::: Given records

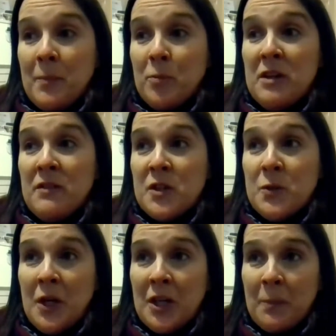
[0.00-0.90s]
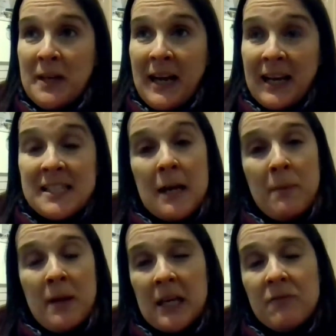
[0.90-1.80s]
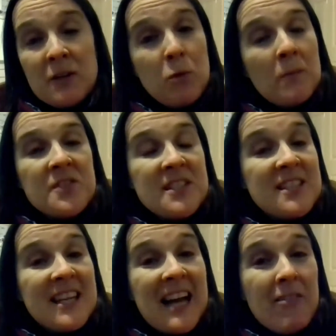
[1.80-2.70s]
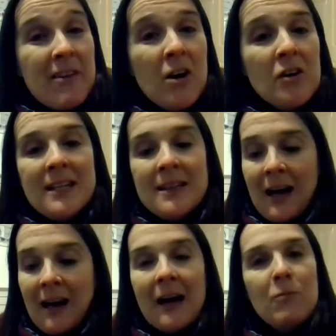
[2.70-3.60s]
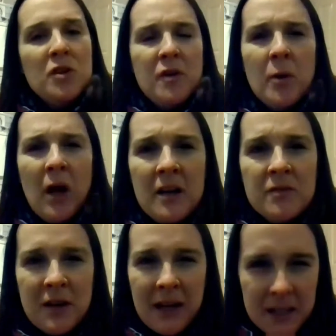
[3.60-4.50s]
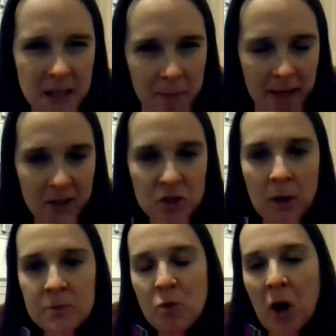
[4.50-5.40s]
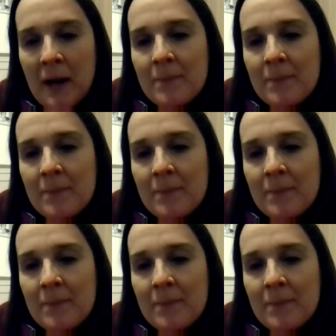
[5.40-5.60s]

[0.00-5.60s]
previous work had been academic, if I'd wanted to carry on in that, I would have applied for academic jobs, right?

::::::

Required work>
The records above are to be quoted exactly, with all pictures left out.

Solution for this problem>
[0.00-0.90s]
[0.90-1.80s]
[1.80-2.70s]
[2.70-3.60s]
[3.60-4.50s]
[4.50-5.40s]
[5.40-5.60s]

[0.00-5.60s]
previous work had been academic, if I'd wanted to carry on in that, I would have applied for academic jobs, right?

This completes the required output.